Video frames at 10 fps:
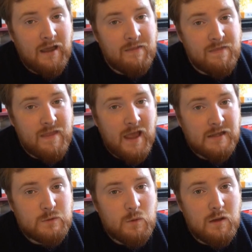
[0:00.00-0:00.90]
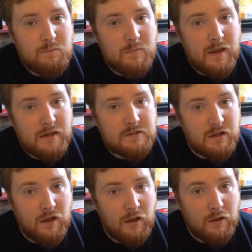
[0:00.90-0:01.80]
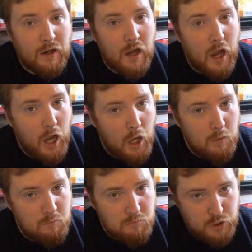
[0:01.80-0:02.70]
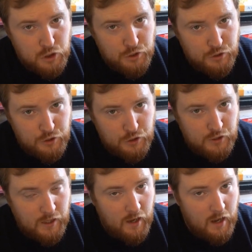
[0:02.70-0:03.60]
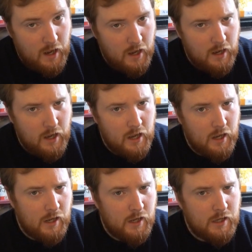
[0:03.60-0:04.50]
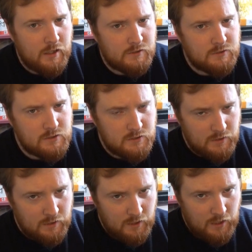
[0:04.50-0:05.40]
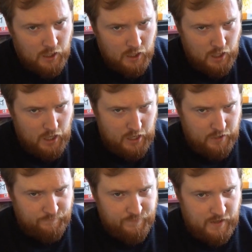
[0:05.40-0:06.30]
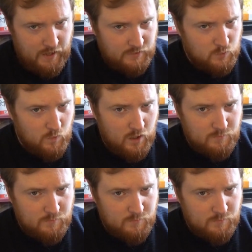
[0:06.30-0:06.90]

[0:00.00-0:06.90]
and that's what makes her Gumby cat. And that's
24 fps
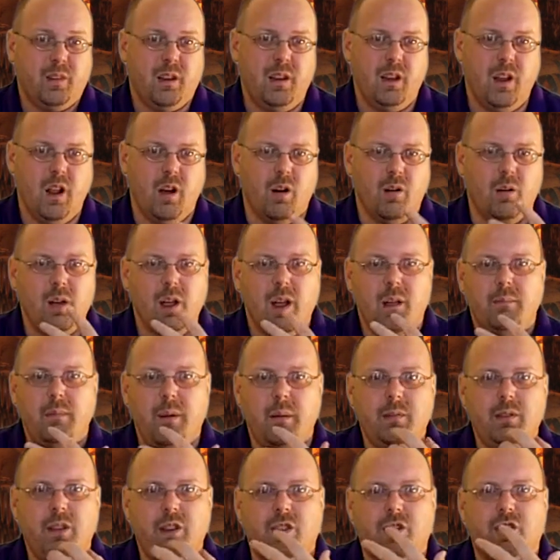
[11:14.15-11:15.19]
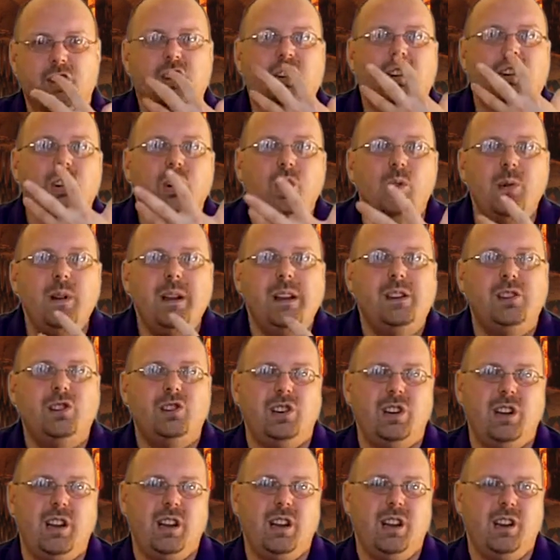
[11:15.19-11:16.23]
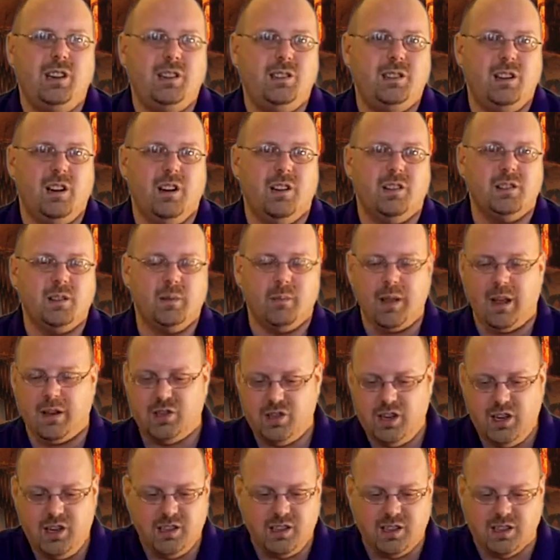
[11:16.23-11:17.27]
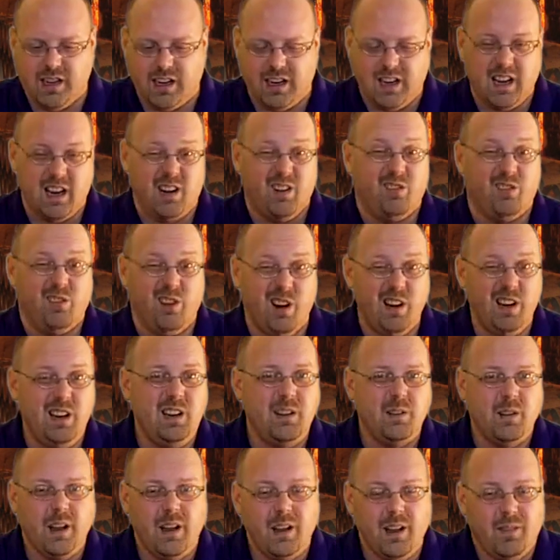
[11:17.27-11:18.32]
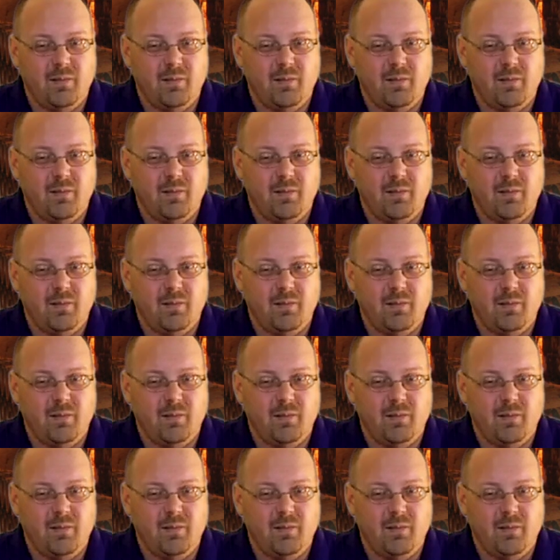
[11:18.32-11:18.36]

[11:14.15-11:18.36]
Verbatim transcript: You know maybe the, the gooey cheese. You know some of that cheese is like kind of runny.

Description of the task: Leave the pictures out and restate exactly the lines from the one that has "[11:16.23-11:17.27]" through the final line of the entries above, both ends included.

Output for this exercise:
[11:16.23-11:17.27]
[11:17.27-11:18.32]
[11:18.32-11:18.36]

[11:14.15-11:18.36]
Verbatim transcript: You know maybe the, the gooey cheese. You know some of that cheese is like kind of runny.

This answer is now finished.